BAIXAR O SÓDIO PARA BAIXAR A TENSÃO
Toda a gente tem uma avó ou um tio mais velho que diz que só pode comer peixe cozido com legumes (sem sal!), por causa da tensão. Não quer dizer que seja sempre assim, mas os princípios da uma dieta contra a hipertensão são estes: muitos legumes, mais peixe do que carne, cozidos e grelhados em vez de fritos e muito pouco sal. A pressão arterial é a força com que o sangue circula no interior das artérias no corpo. A hipertensão acontece quando esta pressão está alta de forma crónica, implicando um esforço do coração para bombear o sangue através do corpo. Considera-se hipertensão a mínima (diastólica) acima de 90 e a máxima (sistólica) acima de 140. E estima-se que quarenta por cento da população portuguesa tenha hipertensão, embora grande parte não o saiba. A alimentação, uma vez mais, é parte da solução. E o inimigo a abater é o sal, que está carregado de sódio, um mineral que é essencial à vida mas que em excesso faz o corpo reter mais líquidos e sobrecarrega o sistema circulatório. A dieta para controlar a hipertensão consiste em cortar as fontes de sódio: deixar de usar sal de mesa, substituindo-o por outros temperos (ervas aromáticas, algumas especiarias, sumo de limão), evitar enchidos, queijos curados, enlatados e outros produtos pré-preparados, bem como águas com gás.
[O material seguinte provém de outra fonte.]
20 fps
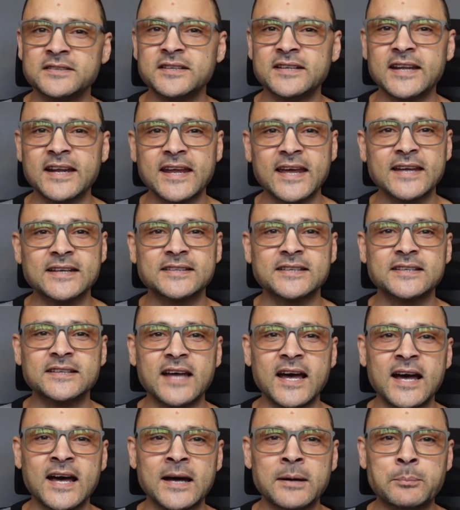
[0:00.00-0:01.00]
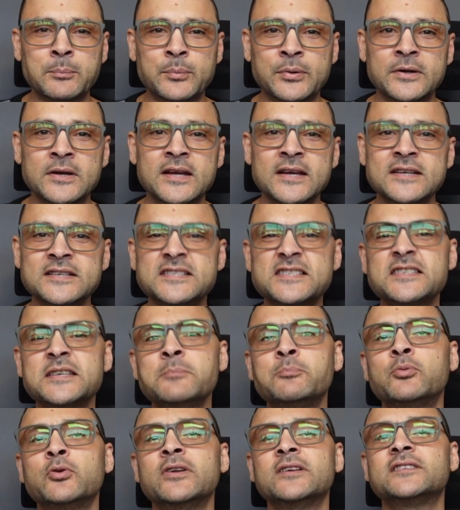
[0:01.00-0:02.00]
dedicated app,
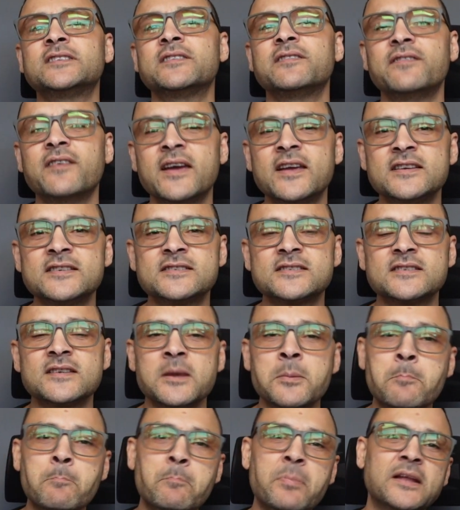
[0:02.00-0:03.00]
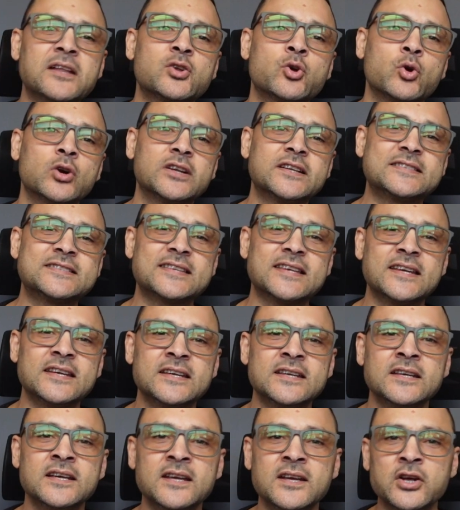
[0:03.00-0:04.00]
simple interface, build
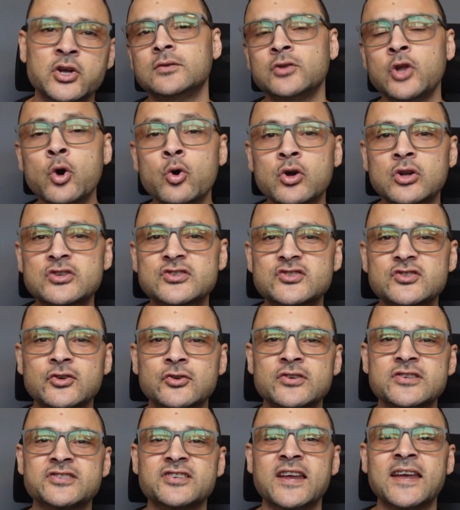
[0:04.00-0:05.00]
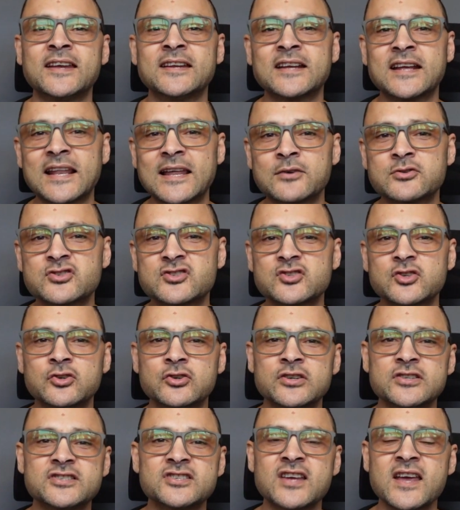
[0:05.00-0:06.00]
quality, local storage and cloud
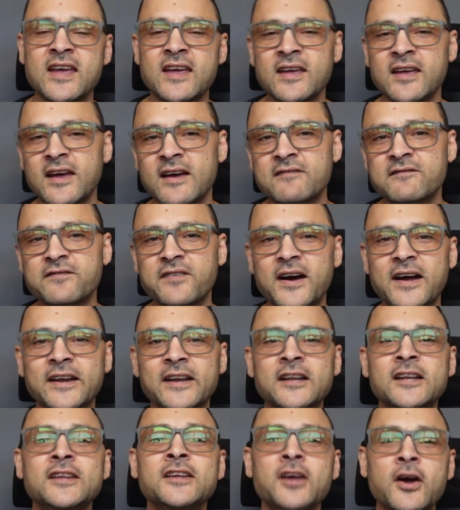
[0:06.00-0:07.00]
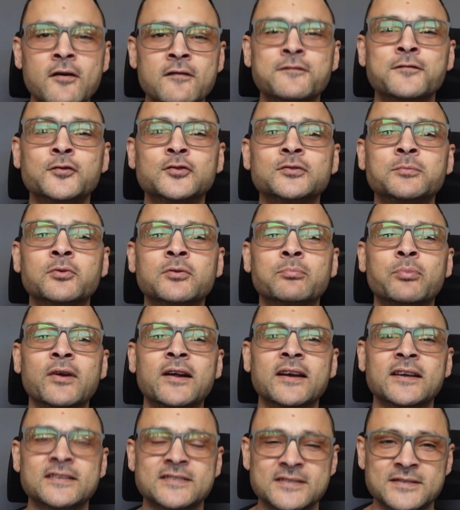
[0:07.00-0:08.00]
storage, and finally affordable
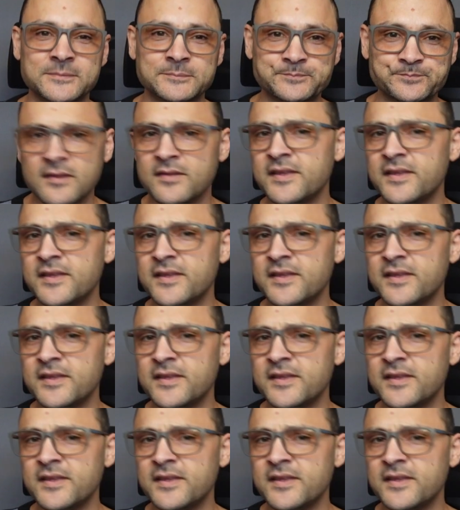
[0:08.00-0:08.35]
price.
ALIMENTAÇÃO CONTRA A DIABETES
Tem tido um crescimento explosivo nos últimos anos e a razão parece estar no nosso estilo de vida sedentário e no que comemos. Há dois tipos de diabetes: o tipo 1, em que o pâncreas deixa de produzir insulina, pelo que tem de ser sempre feita a sua substituição com insulina, e o tipo 2, o mais comum, em que o corpo não produz insulina suficiente ou não consegue usar adequadamente a que produz. No tipo 2, muitas vezes, uma alimentação equilibrada e exercício físico podem bastar para manter os níveis de glicemia estabilizados.
Ao contrário de outras dietas, as recomendações não são muito diferentes das aconselhadas para o resto para população: fazer seis refeições diárias com horários fixos, comer sempre sopa e vegetais às refeições principais, fugir de gorduras e açúcares simples, substituir os hidratos de carbono refinados por ricos em fibras, ser moderado no sal e no álcool e preferir cozidos e grelhados a comidas condimentadas.
Assim, aumentam as probabilidades de manter as glicemias normais ao longo do dia, ter níveis corretos de colesterol e triglicerídeos no sangue e reduzir os riscos e as complicações da doença.